What "issues", compared to (for example) the issues of using XSL FOs
(not existent in IE5)?

Displaying XML by converting it to HTML and then displaying that in the
browser is exposing exactly the same issues, because the same CSS-based
rendering engine is being used in both cases. Except that with XML, you
know what the parse tree is and can construct your selectors
accordingly; wheras with HTML, you have little idea what the parse tree
is.

And, of course, with HTML there are many more "gotchas" in the form of
hard-coded renderings of particular elements.

> They have put a
> great deal of effort into using XSL with IE5 (for some reason).  So you will
> probably be safer using XSL to transform XML to HTML as opposed to using XML
> with CSS.  It's just one of those things. 
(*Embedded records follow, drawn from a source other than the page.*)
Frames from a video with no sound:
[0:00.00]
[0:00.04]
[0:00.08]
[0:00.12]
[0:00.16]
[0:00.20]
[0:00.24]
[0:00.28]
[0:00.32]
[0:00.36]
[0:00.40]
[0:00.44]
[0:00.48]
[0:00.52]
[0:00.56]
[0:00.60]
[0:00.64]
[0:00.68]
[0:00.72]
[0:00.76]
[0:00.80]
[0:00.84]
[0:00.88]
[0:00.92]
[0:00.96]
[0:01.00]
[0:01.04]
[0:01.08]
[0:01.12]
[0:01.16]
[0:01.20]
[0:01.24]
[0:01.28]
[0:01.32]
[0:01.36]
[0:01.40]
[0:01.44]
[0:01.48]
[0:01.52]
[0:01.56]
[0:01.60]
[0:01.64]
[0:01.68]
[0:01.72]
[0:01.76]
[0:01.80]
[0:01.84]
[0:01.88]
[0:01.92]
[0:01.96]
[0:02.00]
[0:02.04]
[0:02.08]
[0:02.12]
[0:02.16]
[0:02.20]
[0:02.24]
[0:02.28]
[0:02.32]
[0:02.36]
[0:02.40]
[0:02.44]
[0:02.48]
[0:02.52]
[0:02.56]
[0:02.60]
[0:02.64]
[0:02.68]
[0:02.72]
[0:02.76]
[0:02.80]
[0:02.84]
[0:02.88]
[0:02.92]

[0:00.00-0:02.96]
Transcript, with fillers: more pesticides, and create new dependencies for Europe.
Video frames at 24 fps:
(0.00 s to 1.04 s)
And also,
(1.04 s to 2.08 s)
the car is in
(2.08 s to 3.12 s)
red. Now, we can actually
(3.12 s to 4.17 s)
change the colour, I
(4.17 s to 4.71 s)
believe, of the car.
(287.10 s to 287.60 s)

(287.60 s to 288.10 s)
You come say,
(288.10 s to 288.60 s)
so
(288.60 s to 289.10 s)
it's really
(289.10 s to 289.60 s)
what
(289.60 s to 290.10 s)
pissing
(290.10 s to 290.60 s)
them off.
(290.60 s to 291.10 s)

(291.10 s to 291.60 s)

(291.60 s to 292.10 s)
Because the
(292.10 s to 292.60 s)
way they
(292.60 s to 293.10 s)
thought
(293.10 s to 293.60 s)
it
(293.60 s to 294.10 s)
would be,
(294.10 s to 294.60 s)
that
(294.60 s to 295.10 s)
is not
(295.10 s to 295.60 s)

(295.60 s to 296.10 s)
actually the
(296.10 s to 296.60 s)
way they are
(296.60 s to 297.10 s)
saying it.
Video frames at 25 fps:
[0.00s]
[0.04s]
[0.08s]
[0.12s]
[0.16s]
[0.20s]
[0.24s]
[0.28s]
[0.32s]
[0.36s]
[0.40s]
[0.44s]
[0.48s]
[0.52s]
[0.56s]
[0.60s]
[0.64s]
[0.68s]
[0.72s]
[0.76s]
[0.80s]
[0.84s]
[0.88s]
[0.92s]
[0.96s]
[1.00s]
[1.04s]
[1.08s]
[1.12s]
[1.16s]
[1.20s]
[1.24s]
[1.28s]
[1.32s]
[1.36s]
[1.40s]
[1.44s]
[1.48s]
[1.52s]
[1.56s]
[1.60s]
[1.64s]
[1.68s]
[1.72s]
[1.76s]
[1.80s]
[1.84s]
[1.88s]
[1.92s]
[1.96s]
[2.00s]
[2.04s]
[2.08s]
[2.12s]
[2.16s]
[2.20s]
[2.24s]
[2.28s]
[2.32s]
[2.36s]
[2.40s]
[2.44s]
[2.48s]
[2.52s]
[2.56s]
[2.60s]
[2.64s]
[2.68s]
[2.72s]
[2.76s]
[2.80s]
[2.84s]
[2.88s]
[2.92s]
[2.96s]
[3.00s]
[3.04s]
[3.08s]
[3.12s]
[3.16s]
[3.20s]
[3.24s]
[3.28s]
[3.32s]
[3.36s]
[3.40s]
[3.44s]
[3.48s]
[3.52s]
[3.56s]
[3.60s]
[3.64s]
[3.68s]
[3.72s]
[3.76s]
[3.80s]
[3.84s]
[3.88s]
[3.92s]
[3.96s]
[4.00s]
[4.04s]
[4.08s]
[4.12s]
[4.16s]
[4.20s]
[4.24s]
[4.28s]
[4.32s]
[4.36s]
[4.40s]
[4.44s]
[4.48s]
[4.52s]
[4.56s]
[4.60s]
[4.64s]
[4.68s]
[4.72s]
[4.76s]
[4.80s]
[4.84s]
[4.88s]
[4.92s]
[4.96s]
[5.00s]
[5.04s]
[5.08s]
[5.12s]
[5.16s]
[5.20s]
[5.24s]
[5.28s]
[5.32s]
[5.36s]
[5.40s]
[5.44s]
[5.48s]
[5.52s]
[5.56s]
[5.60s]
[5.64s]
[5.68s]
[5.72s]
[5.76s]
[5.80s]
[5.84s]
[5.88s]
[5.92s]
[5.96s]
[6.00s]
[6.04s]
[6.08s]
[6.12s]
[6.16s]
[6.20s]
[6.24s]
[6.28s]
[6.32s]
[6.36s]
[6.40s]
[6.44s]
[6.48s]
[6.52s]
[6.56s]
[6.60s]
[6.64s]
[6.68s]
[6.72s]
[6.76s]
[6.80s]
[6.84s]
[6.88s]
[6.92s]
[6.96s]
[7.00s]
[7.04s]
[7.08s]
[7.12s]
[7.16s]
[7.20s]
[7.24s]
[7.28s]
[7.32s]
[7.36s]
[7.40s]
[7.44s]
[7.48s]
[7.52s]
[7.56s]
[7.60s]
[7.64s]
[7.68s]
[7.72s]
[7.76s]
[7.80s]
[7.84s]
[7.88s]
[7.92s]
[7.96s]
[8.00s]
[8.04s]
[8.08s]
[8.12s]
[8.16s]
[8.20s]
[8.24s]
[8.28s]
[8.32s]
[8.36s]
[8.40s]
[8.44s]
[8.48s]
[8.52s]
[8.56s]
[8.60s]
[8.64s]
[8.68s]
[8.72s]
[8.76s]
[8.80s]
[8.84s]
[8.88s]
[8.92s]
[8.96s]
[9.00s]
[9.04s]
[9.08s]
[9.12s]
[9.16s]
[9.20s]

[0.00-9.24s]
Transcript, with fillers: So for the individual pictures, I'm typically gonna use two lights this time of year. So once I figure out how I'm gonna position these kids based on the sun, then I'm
It would be good to see this argument backed up with examples. 

> The browsers are in the early
> stages of adopting XML so there will be some working around and what have
> you until some of the working drafts really become recommendations,

Um, XML 1.0 is a recommendation. So is CSS2.

>  and the
> browser technology catches up with the standards. 

Well, that part is certainly true

> Look for Mozilla in about
> 6 months.  There are a great number of anticipated XML features promised for
> the next release.

Right, such as using CSS2 with XML. You can see some of that now, with
the DocZilla browser, which uses Citec's XML and SGML parsing together
with Mozillas NGLayout engine.

To answer the original question:

a) construct your XML document, hello.xml

<?xml version="1.0"?>
<foo>Hello World!</foo>

b) construct your stylesheet, basic.css

foo { display: block; margin: 10%; 
      background: white; color: black; 
      font: 18pt/20pt Arial, Helvetica, sans-serif }

c) link the stylesheet to the XML document

<?xml version="1.0"?>
<?xml-stylesheet type="text/css" href="basic.css"?>
<foo>Hello World!</foo>

d) display in browser. Forget about coding for specific browsers,
particular .exe or dll files, and so on. Distinguish between the XML
specification, on the one hand, and particular implementations, on the
other. 

XML is a specification, not a product.